Technika pośredniej kohodowli neuronów i astrocytów do badania interakcji neuron-glej

Zacznij od płytki wielodołkowej zawierającej przepuszczalną wkładkę membranową pokrytą poli-D-lizyną.

Dodaj pożywkę wzrostu astrocytów do studzienki i zasiew astrocytów, wyspecjalizowanej komórki glejowej, do wkładki.

Inkubować, aby umożliwić przyleganie komórek do poli-D-lizyny poprzez oddziaływania elektrostatyczne i utworzyć monowarstwę.

Zastąp pożywkę astrocytów pożywką do hodowli neuronów.

Przenieść tę wkładkę do płytki wielodołkowej zawierającej przylegające pierwotne neurony embrionalne myszy na szkiełku nakrywkowym pokrytym polimerem.

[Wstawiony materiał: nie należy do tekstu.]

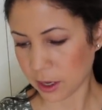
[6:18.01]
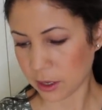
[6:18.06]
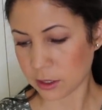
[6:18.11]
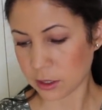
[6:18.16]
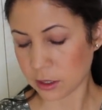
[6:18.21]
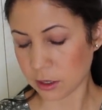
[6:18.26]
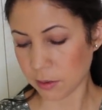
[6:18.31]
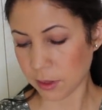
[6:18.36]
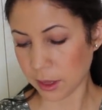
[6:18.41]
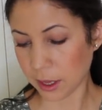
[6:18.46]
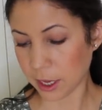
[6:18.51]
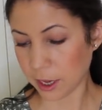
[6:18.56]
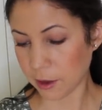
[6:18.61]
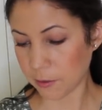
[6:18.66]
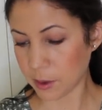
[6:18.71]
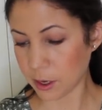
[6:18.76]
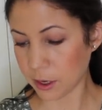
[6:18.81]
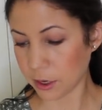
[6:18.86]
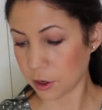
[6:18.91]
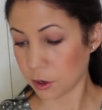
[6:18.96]
So they gave
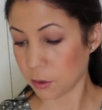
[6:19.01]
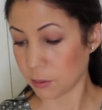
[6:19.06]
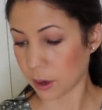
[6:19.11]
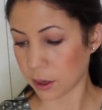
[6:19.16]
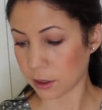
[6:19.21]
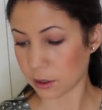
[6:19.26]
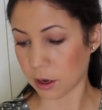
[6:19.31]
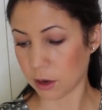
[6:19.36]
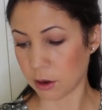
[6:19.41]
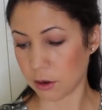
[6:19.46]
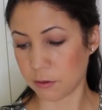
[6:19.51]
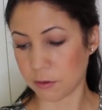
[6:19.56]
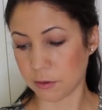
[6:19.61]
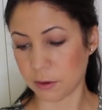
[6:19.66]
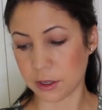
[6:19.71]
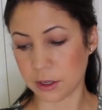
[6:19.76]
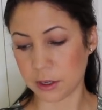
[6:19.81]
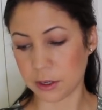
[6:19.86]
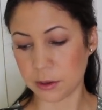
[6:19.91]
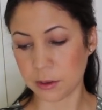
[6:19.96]
me a coupon code
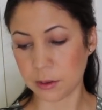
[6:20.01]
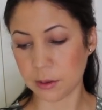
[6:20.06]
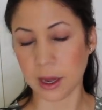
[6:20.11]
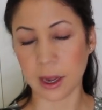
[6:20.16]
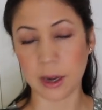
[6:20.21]
for you.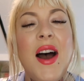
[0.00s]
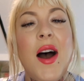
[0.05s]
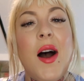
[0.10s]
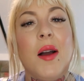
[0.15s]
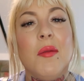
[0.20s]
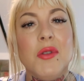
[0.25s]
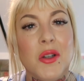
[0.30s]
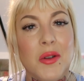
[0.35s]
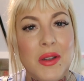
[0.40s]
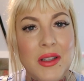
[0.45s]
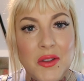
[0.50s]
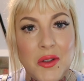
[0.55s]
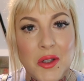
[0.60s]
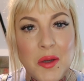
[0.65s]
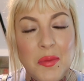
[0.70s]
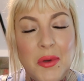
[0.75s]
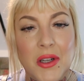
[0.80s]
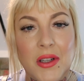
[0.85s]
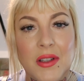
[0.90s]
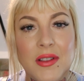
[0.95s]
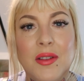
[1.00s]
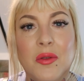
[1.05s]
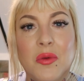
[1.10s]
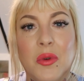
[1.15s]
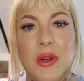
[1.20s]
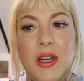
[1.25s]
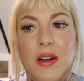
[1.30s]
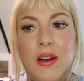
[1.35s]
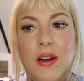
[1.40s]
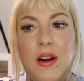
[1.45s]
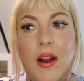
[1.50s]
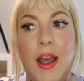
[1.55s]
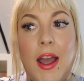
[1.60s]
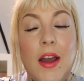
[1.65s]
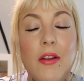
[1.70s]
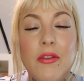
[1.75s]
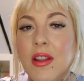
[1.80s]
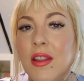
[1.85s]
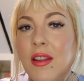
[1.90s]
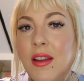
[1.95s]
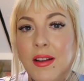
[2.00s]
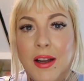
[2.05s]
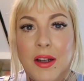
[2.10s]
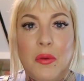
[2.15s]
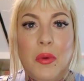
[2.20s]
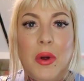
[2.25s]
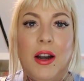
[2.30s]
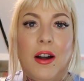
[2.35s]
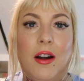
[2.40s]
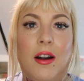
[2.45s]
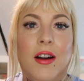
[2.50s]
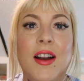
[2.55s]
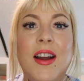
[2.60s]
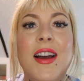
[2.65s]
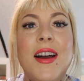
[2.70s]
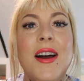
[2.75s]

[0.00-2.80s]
I'm doing lookbooks where everything I wear,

Inkubuj w celu ustanowienia pośredniej kohodowli neuronów i astrocytów, w której dwa typy komórek są fizycznie oddzielone, ale mają tę samą pożywkę hodowlaną.

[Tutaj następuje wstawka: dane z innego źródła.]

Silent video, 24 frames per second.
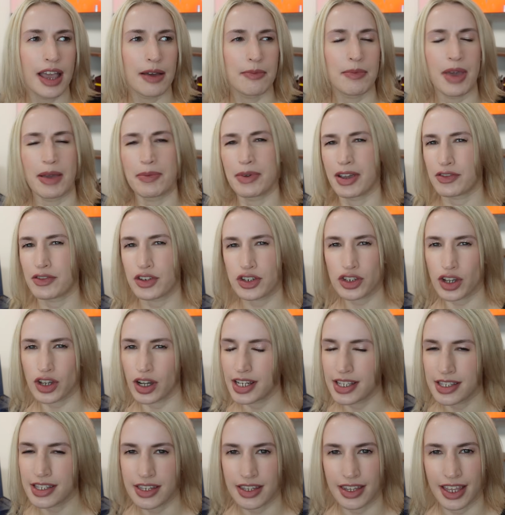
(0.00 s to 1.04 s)
maybe I've just
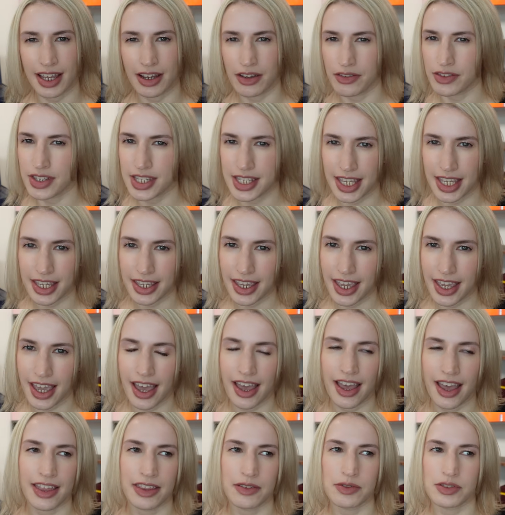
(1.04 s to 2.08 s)
got into like other
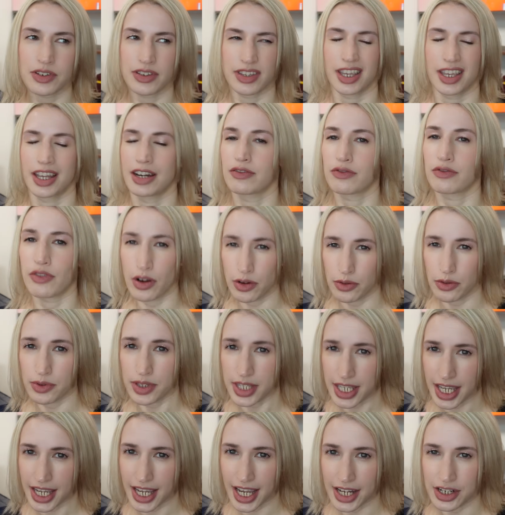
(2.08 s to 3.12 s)
skincare. There was nothing kind of wrong
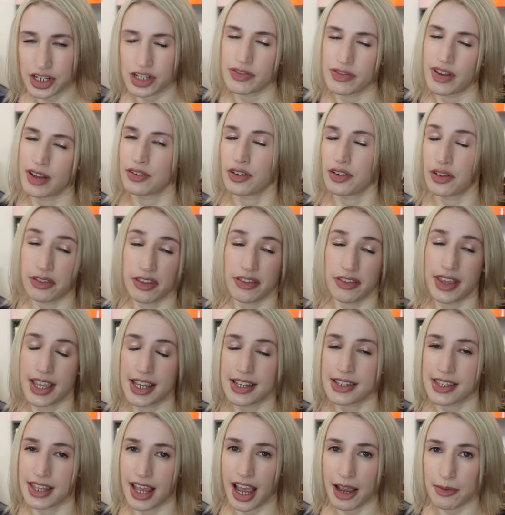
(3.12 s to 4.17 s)
with it. I just found other
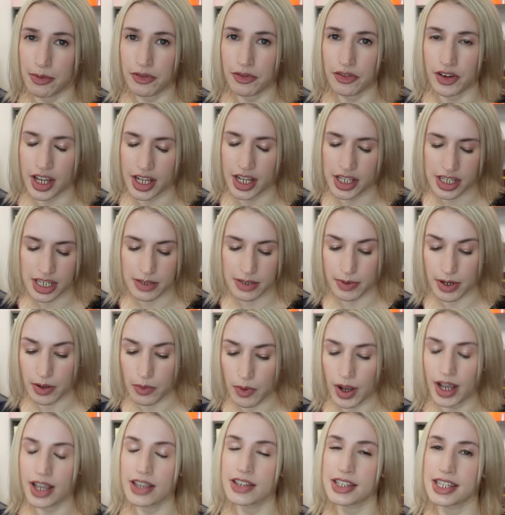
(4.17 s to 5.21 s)
things that I preferred. So it's been
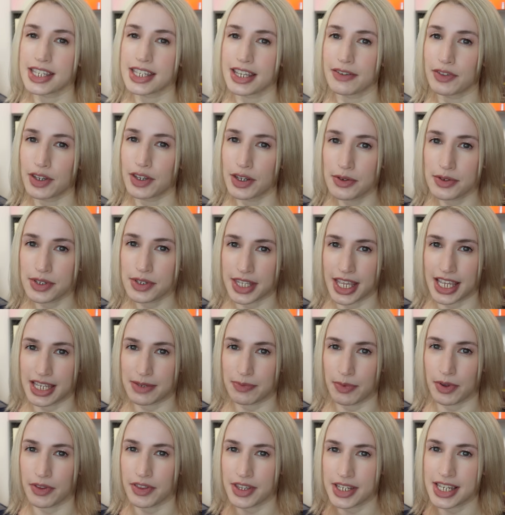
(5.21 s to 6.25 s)
a while since I've used this,
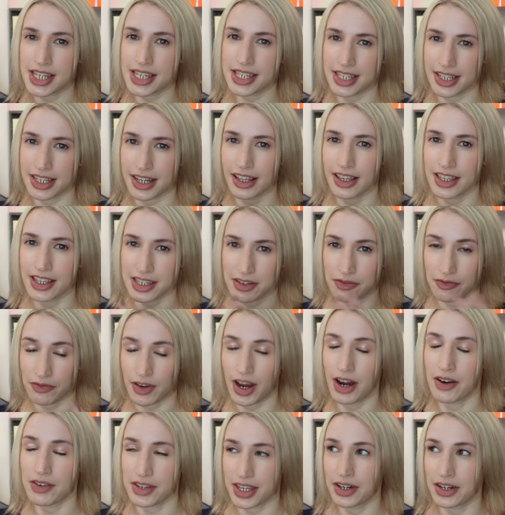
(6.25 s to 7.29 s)
but this is still, as
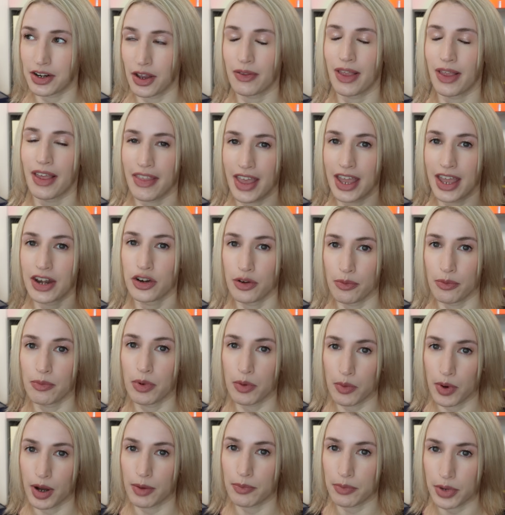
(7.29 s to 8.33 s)
far as I know, like their
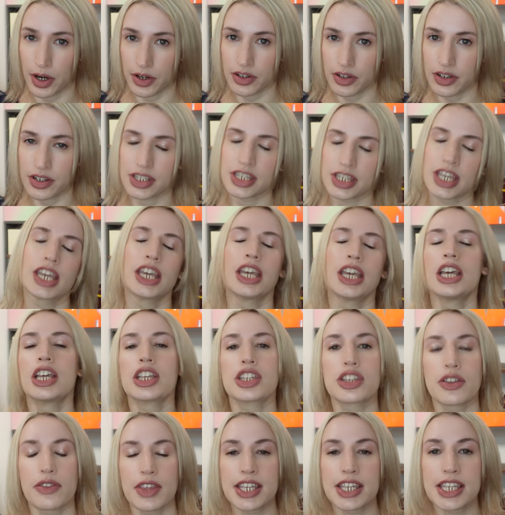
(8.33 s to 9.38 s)
number one product.
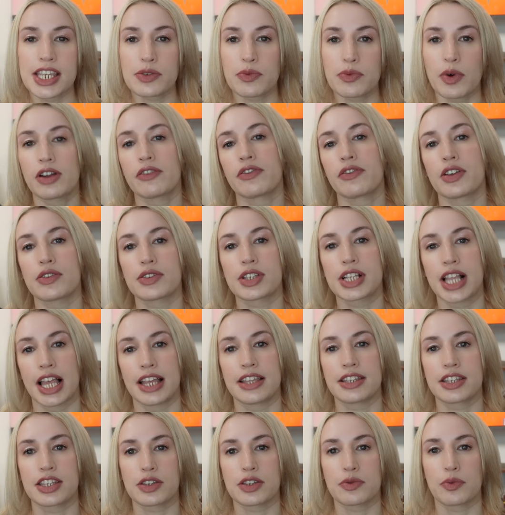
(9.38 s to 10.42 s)
So this is one of those
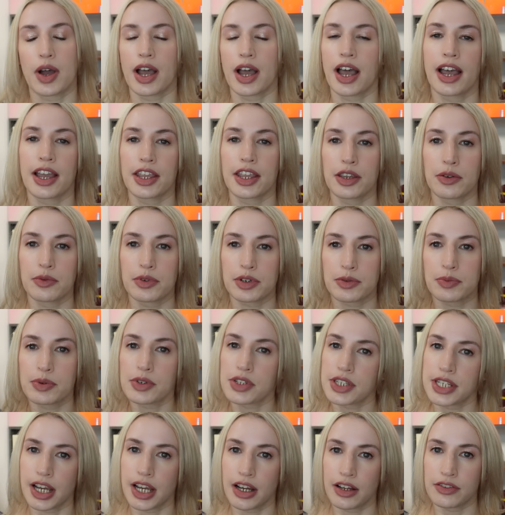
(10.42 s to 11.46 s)
cleansers where you would
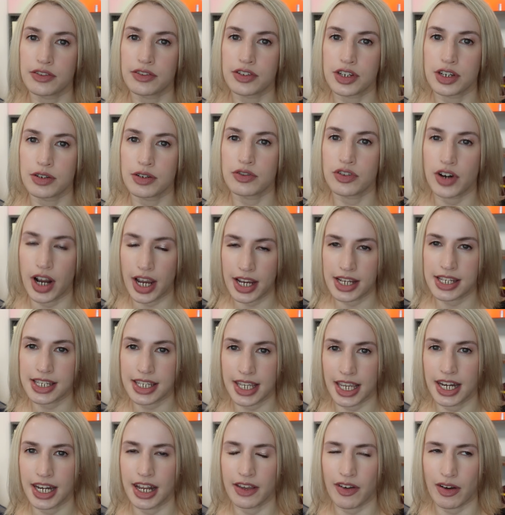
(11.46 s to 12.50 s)
put it onto dry
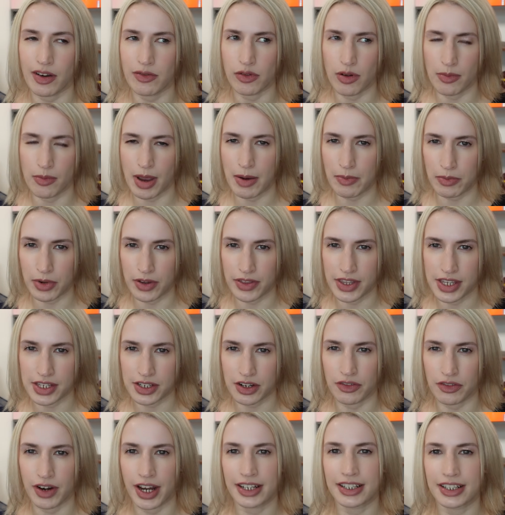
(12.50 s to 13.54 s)
skin, if I'm remembering this
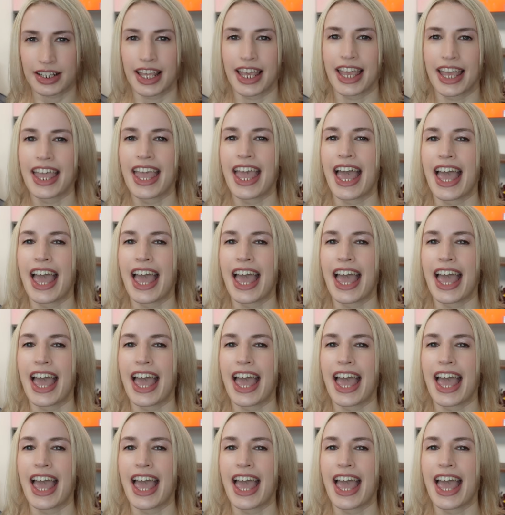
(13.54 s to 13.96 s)
correctly,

Astrocyty wydzielają różne czynniki neurotroficzne niezbędne do przetrwania i wzrostu neuronów.

Czynniki te migrują przez przepuszczalne podparcie i oddziałują z neuronami pierwotnymi. Sprzyja to ich różnicowaniu i tworzy projekcje neuronalne.

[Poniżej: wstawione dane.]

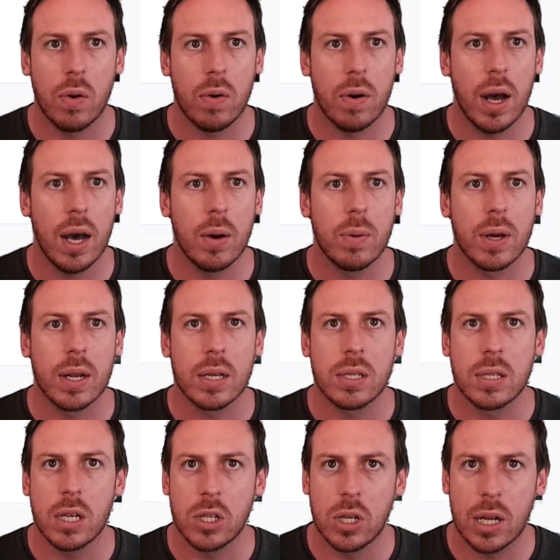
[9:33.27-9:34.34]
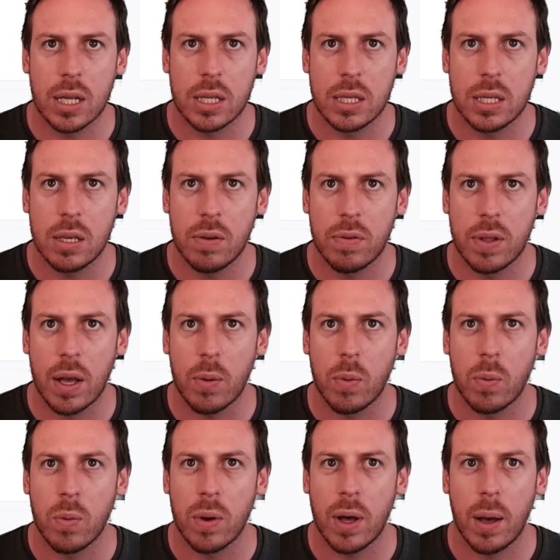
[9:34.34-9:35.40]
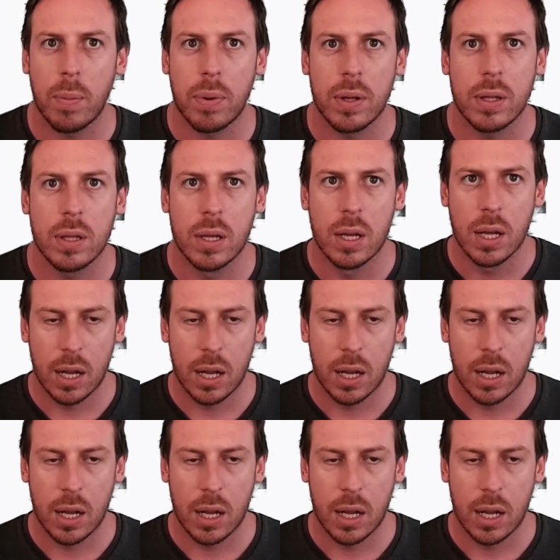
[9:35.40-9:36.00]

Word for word: right we got a session let's see if that happened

Projekcje te wydłużają się i ustanawiają połączenia synaptyczne między neuronami, wskazując na interakcje neuron-glej.

Pokryj każdą wkładkę 10 mikrogramami na mililitr poli-D-lizyny i inkubuj przez godzinę. Po godzinie umyj wkładki dwukrotnie PBS.

W międzyczasie odessać pożywkę astrocytów i przemyć kulturę raz 10 mililitrami PBS, aby upewnić się, że resztki surowicy zostały usunięte. Następnie dodaj 3 mililitry 0,05% trypsyny EDTA do kolb i inkubuj komórki do trypsynizacji przez około 10 minut. Następnie delikatnie zawieś komórki w 7 mililitrach pożywki astrocytowej.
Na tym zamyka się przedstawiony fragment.